* WHAT IS BEING ASKED *
Return the records exactly as they stand, and keep the pictures out of the copy.

* RECORDS FOR THE EXERCISE *
== == ==

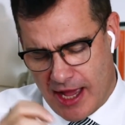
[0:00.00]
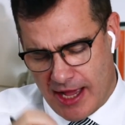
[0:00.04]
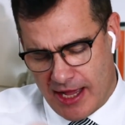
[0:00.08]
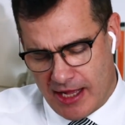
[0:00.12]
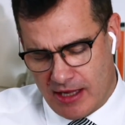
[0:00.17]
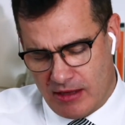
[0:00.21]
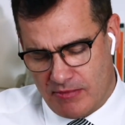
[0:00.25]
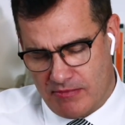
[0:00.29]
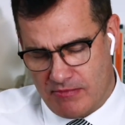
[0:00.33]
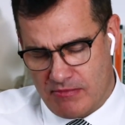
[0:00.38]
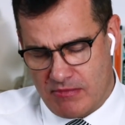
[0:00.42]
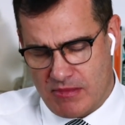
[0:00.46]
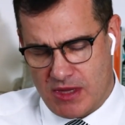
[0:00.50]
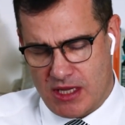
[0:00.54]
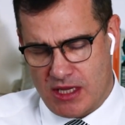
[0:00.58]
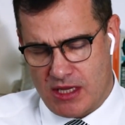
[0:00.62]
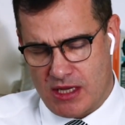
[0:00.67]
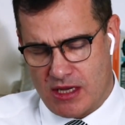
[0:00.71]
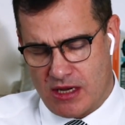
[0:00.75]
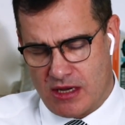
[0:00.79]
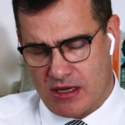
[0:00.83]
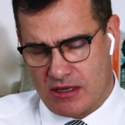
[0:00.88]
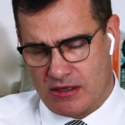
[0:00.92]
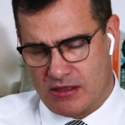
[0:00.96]
help
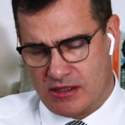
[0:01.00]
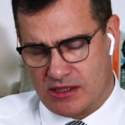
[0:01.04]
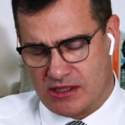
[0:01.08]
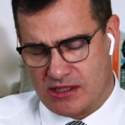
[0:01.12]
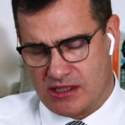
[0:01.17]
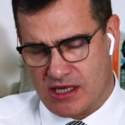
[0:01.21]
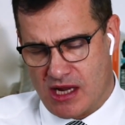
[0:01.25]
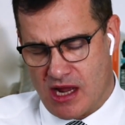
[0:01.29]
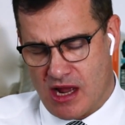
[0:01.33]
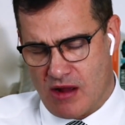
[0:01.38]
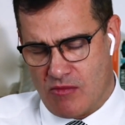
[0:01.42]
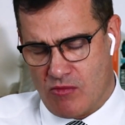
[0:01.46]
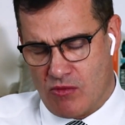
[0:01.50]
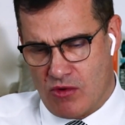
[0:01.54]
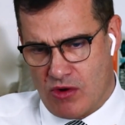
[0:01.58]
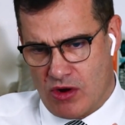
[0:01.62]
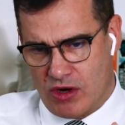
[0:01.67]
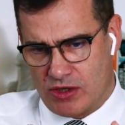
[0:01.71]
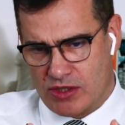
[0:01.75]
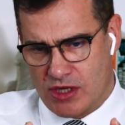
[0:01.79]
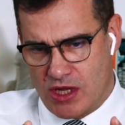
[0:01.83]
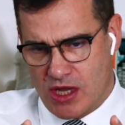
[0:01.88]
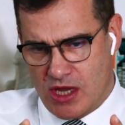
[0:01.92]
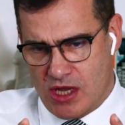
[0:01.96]
me understand
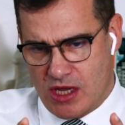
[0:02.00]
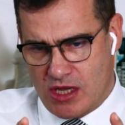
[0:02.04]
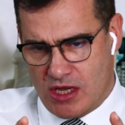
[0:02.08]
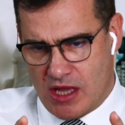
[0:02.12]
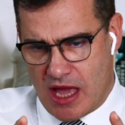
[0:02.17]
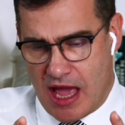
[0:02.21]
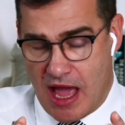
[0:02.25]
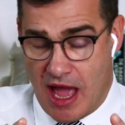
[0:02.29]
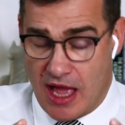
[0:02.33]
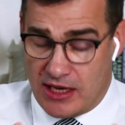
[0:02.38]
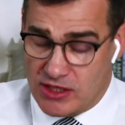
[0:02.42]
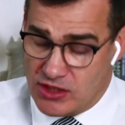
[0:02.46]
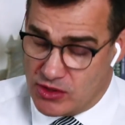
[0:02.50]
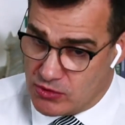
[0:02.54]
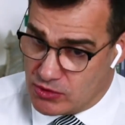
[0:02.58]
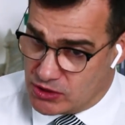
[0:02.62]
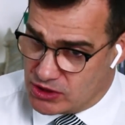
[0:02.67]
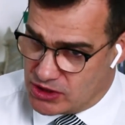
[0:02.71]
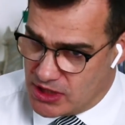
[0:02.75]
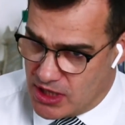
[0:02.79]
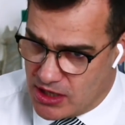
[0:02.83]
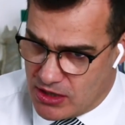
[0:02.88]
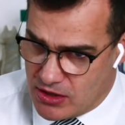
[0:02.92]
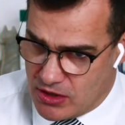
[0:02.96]
and your
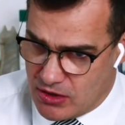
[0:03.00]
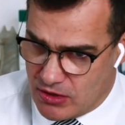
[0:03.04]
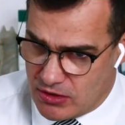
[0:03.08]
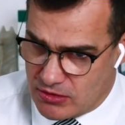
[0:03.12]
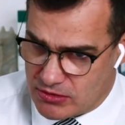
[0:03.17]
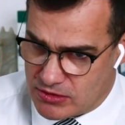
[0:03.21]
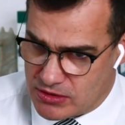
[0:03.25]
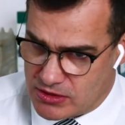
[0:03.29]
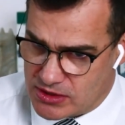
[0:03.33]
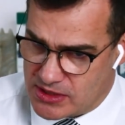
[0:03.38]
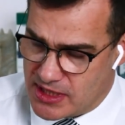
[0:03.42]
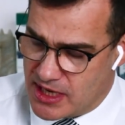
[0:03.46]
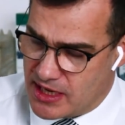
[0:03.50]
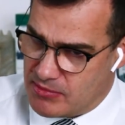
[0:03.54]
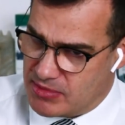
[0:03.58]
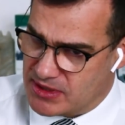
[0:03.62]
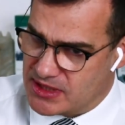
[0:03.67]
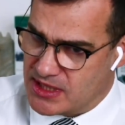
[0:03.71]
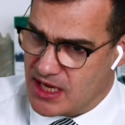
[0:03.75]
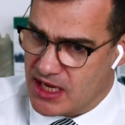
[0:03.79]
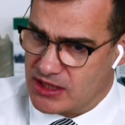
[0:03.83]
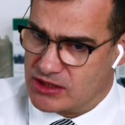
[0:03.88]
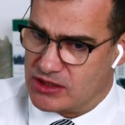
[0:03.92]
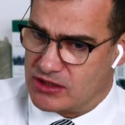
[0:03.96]
shareholders and any
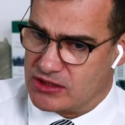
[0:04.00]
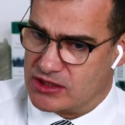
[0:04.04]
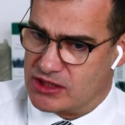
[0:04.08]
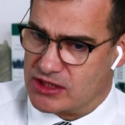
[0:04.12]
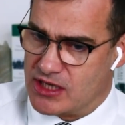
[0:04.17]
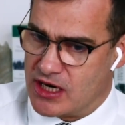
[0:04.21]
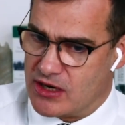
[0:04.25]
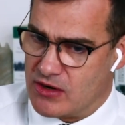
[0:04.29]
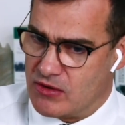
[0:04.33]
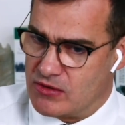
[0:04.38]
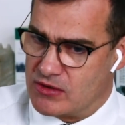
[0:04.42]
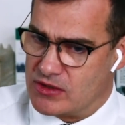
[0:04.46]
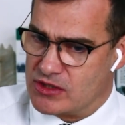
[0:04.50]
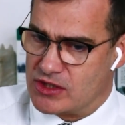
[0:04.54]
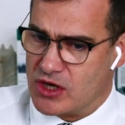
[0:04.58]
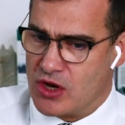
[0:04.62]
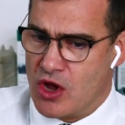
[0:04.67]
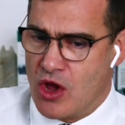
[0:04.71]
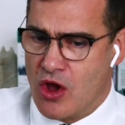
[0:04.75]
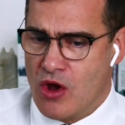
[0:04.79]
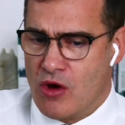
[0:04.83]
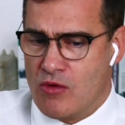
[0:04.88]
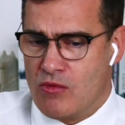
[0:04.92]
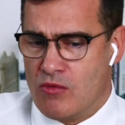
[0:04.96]
potential shareholders,
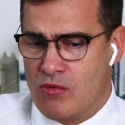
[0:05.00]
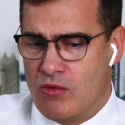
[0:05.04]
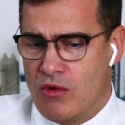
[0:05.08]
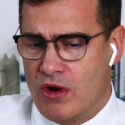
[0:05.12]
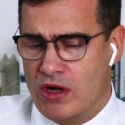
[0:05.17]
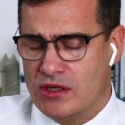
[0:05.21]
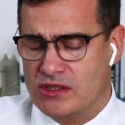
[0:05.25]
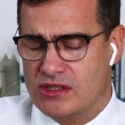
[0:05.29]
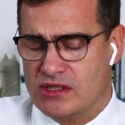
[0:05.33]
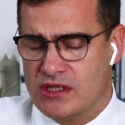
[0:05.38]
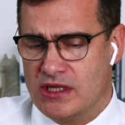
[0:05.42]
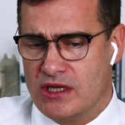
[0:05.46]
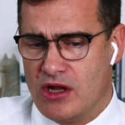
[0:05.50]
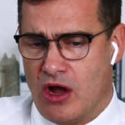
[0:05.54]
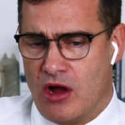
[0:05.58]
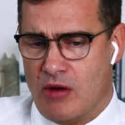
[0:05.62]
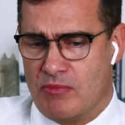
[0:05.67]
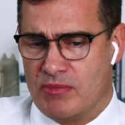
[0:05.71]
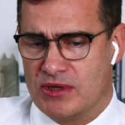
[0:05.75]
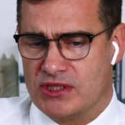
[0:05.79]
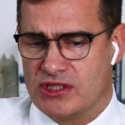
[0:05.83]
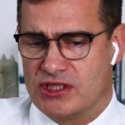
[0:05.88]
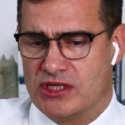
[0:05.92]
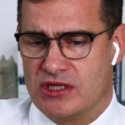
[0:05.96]
what's the
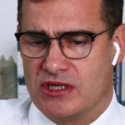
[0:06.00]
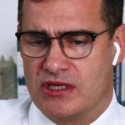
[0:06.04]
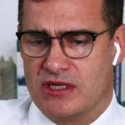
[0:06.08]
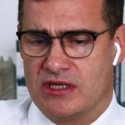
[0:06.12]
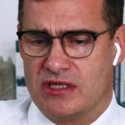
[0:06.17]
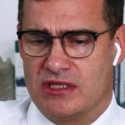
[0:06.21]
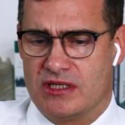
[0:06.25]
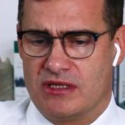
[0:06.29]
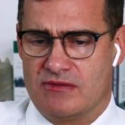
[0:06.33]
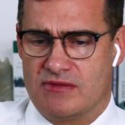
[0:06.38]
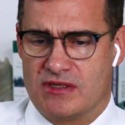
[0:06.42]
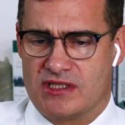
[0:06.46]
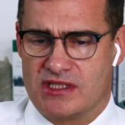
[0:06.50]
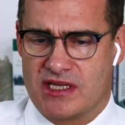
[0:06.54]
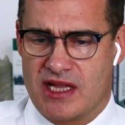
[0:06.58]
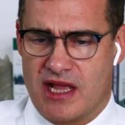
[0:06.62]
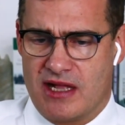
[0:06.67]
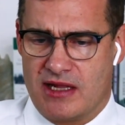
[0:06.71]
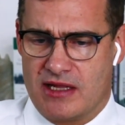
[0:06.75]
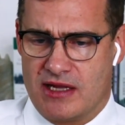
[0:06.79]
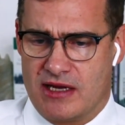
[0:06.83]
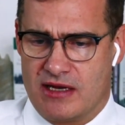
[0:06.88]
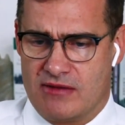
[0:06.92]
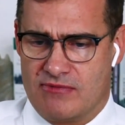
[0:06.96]
opportunity of the scale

== == ==

* TASK ANSWER *
[0:00.00]
[0:00.04]
[0:00.08]
[0:00.12]
[0:00.17]
[0:00.21]
[0:00.25]
[0:00.29]
[0:00.33]
[0:00.38]
[0:00.42]
[0:00.46]
[0:00.50]
[0:00.54]
[0:00.58]
[0:00.62]
[0:00.67]
[0:00.71]
[0:00.75]
[0:00.79]
[0:00.83]
[0:00.88]
[0:00.92]
[0:00.96]
help
[0:01.00]
[0:01.04]
[0:01.08]
[0:01.12]
[0:01.17]
[0:01.21]
[0:01.25]
[0:01.29]
[0:01.33]
[0:01.38]
[0:01.42]
[0:01.46]
[0:01.50]
[0:01.54]
[0:01.58]
[0:01.62]
[0:01.67]
[0:01.71]
[0:01.75]
[0:01.79]
[0:01.83]
[0:01.88]
[0:01.92]
[0:01.96]
me understand
[0:02.00]
[0:02.04]
[0:02.08]
[0:02.12]
[0:02.17]
[0:02.21]
[0:02.25]
[0:02.29]
[0:02.33]
[0:02.38]
[0:02.42]
[0:02.46]
[0:02.50]
[0:02.54]
[0:02.58]
[0:02.62]
[0:02.67]
[0:02.71]
[0:02.75]
[0:02.79]
[0:02.83]
[0:02.88]
[0:02.92]
[0:02.96]
and your
[0:03.00]
[0:03.04]
[0:03.08]
[0:03.12]
[0:03.17]
[0:03.21]
[0:03.25]
[0:03.29]
[0:03.33]
[0:03.38]
[0:03.42]
[0:03.46]
[0:03.50]
[0:03.54]
[0:03.58]
[0:03.62]
[0:03.67]
[0:03.71]
[0:03.75]
[0:03.79]
[0:03.83]
[0:03.88]
[0:03.92]
[0:03.96]
shareholders and any
[0:04.00]
[0:04.04]
[0:04.08]
[0:04.12]
[0:04.17]
[0:04.21]
[0:04.25]
[0:04.29]
[0:04.33]
[0:04.38]
[0:04.42]
[0:04.46]
[0:04.50]
[0:04.54]
[0:04.58]
[0:04.62]
[0:04.67]
[0:04.71]
[0:04.75]
[0:04.79]
[0:04.83]
[0:04.88]
[0:04.92]
[0:04.96]
potential shareholders,
[0:05.00]
[0:05.04]
[0:05.08]
[0:05.12]
[0:05.17]
[0:05.21]
[0:05.25]
[0:05.29]
[0:05.33]
[0:05.38]
[0:05.42]
[0:05.46]
[0:05.50]
[0:05.54]
[0:05.58]
[0:05.62]
[0:05.67]
[0:05.71]
[0:05.75]
[0:05.79]
[0:05.83]
[0:05.88]
[0:05.92]
[0:05.96]
what's the
[0:06.00]
[0:06.04]
[0:06.08]
[0:06.12]
[0:06.17]
[0:06.21]
[0:06.25]
[0:06.29]
[0:06.33]
[0:06.38]
[0:06.42]
[0:06.46]
[0:06.50]
[0:06.54]
[0:06.58]
[0:06.62]
[0:06.67]
[0:06.71]
[0:06.75]
[0:06.79]
[0:06.83]
[0:06.88]
[0:06.92]
[0:06.96]
opportunity of the scale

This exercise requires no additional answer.